Easyjoint: la querelle con la Procura di Parma continua
Dopo l’iniziativa del luglio scorso in cui sequestrarono quasi 650 chilogrammi di infiorescenze ad Easyjoint, per Luca Marola, fondatore dell’azienda, è arrivato anche il divieto di svolgere attività imprenditoriale e commerciale per 6 mesi. Lo ha rivelato direttamente la Procura con un comunicato stampa.
Procura che porta avanti la propria tesi, secondo la quale la commercializzazione di prodotti derivati dalla coltivazione della canapa è illegale e con questa nuova operazione ha voluto controllare se li stesse ancora vendendo, per poi procedere ad un nuovo sequestro e all’oscuramento del sito aziendale. E, in attesa di chiudere le indagini, ha emanato il divieto di svolgere la propria attività in maniera cautelativa.

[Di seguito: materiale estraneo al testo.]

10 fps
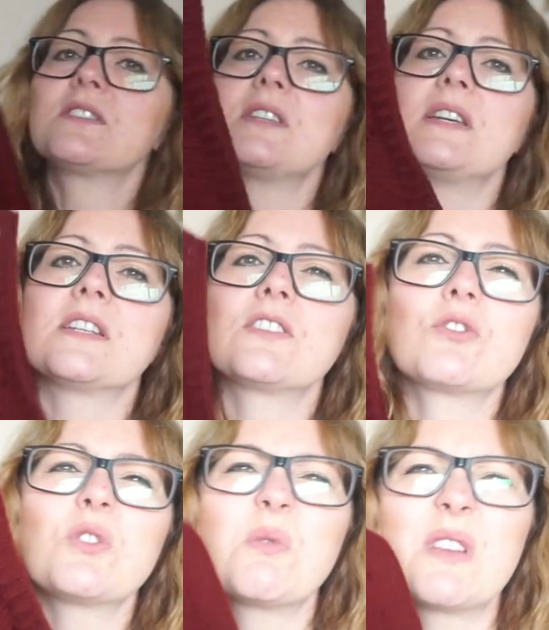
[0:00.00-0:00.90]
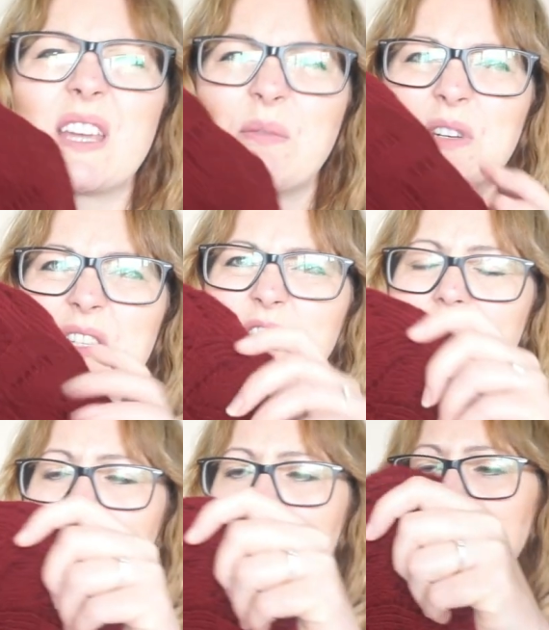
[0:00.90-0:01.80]
state. I'll show you it again when it's
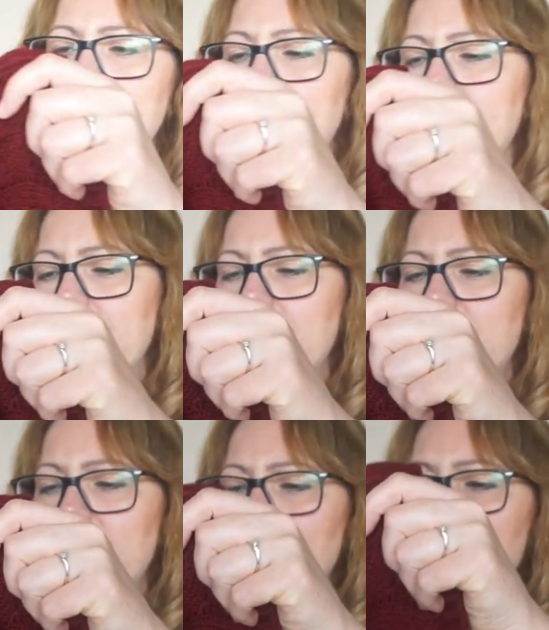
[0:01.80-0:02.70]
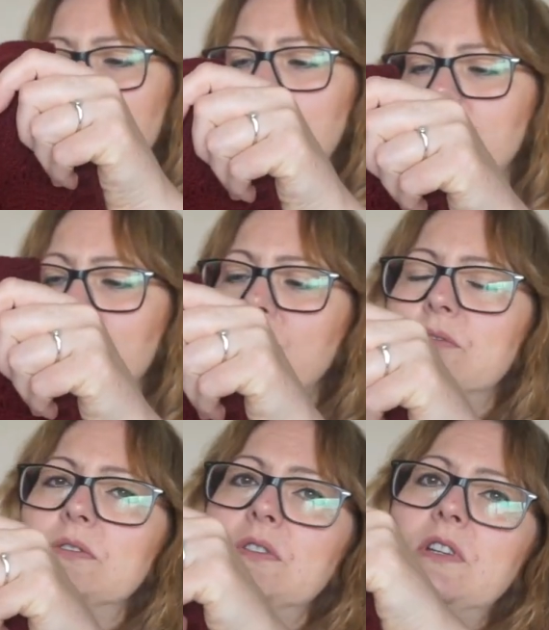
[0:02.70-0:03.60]
drier. So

Prima del verdetto della Cassazione, che ha confermato il sequestro di luglio, gli indagati avevano scelto di fare ricorso, ritenendo che, come è già stato appurato in altri processi, la commercializzazione di fiori di canapa con un principio attivo inferiore allo 0,5%, avrebbe dovuto essere valutata come non penalmente rilevante, in quanto concretamente inoffensiva.
La Cassazione ha invece confermato, con le motivazioni depositate di recente, che “il commercio o anche solo la messa in vendita di cannabis costituisca reato” sottolineando che “l’assenza di efficacia drogante o psicotropa […] deve essere valutata caso per caso a prescindere dalla percentuale di principio attivo fissata da altre leggi”.
Ecco perché, oggi più che mai, è necessario approvare una legge che cambi la situazione. Ce ne sono diverse già pronte e presentate al Senato e alla Camera. La più completa è quella che vede Riccardo Magi come primo firmatario, ed è stata sottoscritta da oltre 60 parlamentari di Più Europa, LEU, PD, Italia Viva e M5S, che da una parte inserisce le infiorescenze nella legge sulla canapa industriale del 2016, il cui mancato inserimento, ricordiamo, è all’origine di tutti i problemi che oggi sta vivendo il settore. E dall’altra escludere la canapa e i derivati dalla legge 309 del 1990, quella che regola gli stupefacenti.
“E’ la prova provata che la legge attuale, con tutte le sentenze della Cassazione e le iniziative che ci sono state, è una legge che non tutela il settore”, sottolinea Luca Marola a dolcevitaonline.it spiegando che: “O si cambia la legge, o quello che sto vivendo io a Parma è una situazione che può essere replicata in tutta Italia a qualsiasi attore della filiera, compresi i produttori. Non basta una circolare interpretativa, come è stato detto dal M5S nei giorni scorsi, bisogna cambiare la legge”.
Ed è un punto importante da sottolineare: la questione non è “il caso Marola”, ma il fatto che, senza una legge chiara, nessun attore della filiera è davvero tutelato.
La certezza è che la difesa andrà avanti in tutte le sedi opportune per rispondere alle accuse, pesanti, in cui Marola rischia di diventare il capro espiatorio di tutto un settore, che, se invece fosse opportunamente normato, potrebbe portare una grossa boccata d’ossigeno alla nostra agricoltura e al nostro commercio, soprattutto con una crisi economica epocale che si affaccia all’orizzonte.